What to work on - Copy out every record below exactly as written, but leave out any pictures.

---------- Supplied information ----------

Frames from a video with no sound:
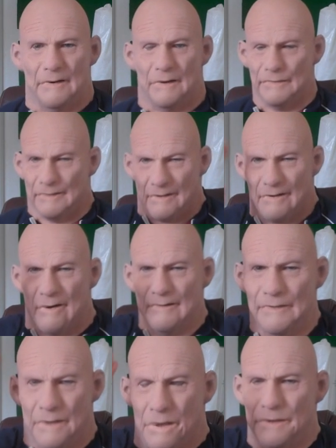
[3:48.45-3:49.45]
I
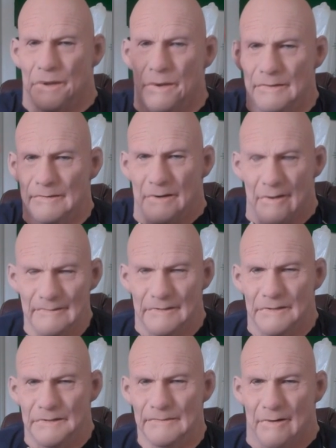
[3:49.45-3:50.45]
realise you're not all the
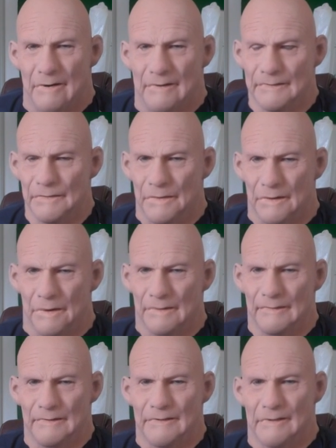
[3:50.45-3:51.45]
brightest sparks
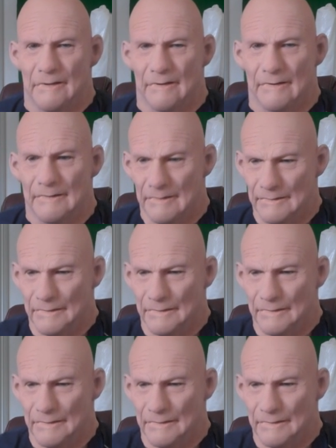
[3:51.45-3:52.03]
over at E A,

----------

Final answer -
Frames from a video with no sound:
[3:48.45-3:49.45]
I
[3:49.45-3:50.45]
realise you're not all the
[3:50.45-3:51.45]
brightest sparks
[3:51.45-3:52.03]
over at E A,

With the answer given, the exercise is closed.